═════ Material for this task
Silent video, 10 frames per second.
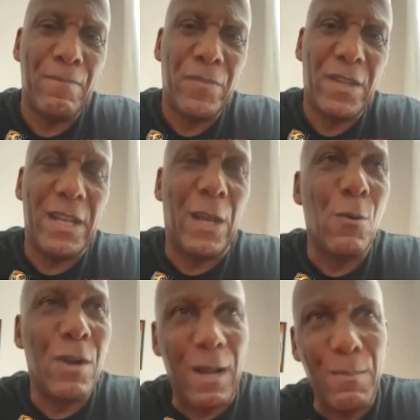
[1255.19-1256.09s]
And they
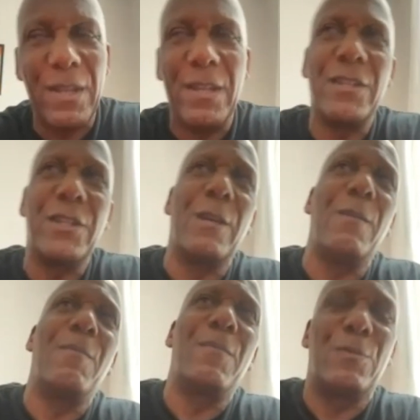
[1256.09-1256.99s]
all come in the
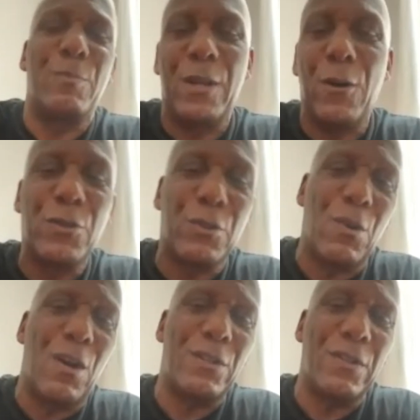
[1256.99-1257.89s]
gym. There's a big
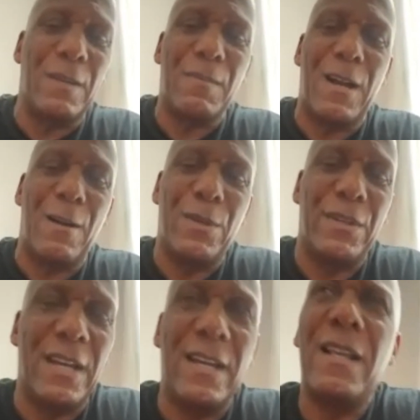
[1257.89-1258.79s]
entourage of them come and
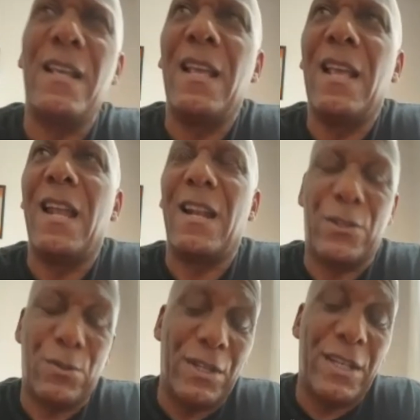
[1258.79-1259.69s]
that. And I
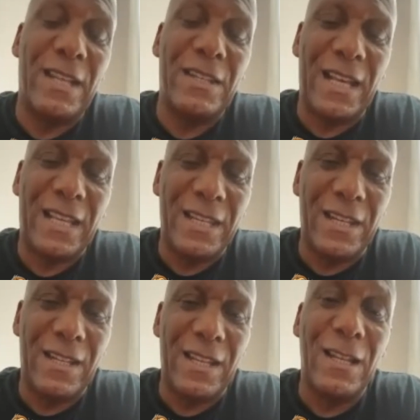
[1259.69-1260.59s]
swear, that
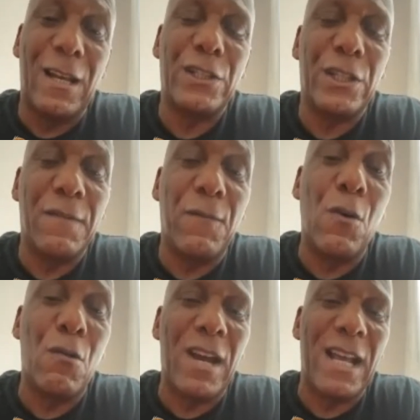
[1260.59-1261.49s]
kid, he lasted
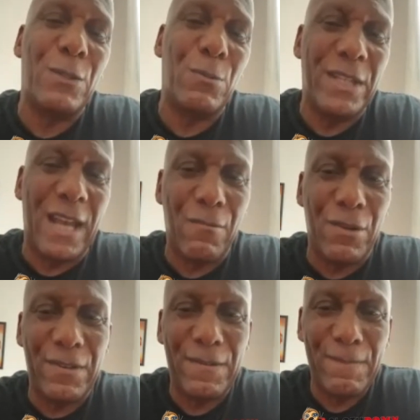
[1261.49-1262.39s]
4 rounds with Darren.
══════════
_Your task_
All the records need to be repeated exactly, with the images dropped.

_The completed task_
Silent video, 10 frames per second.
[1255.19-1256.09s]
And they
[1256.09-1256.99s]
all come in the
[1256.99-1257.89s]
gym. There's a big
[1257.89-1258.79s]
entourage of them come and
[1258.79-1259.69s]
that. And I
[1259.69-1260.59s]
swear, that
[1260.59-1261.49s]
kid, he lasted
[1261.49-1262.39s]
4 rounds with Darren.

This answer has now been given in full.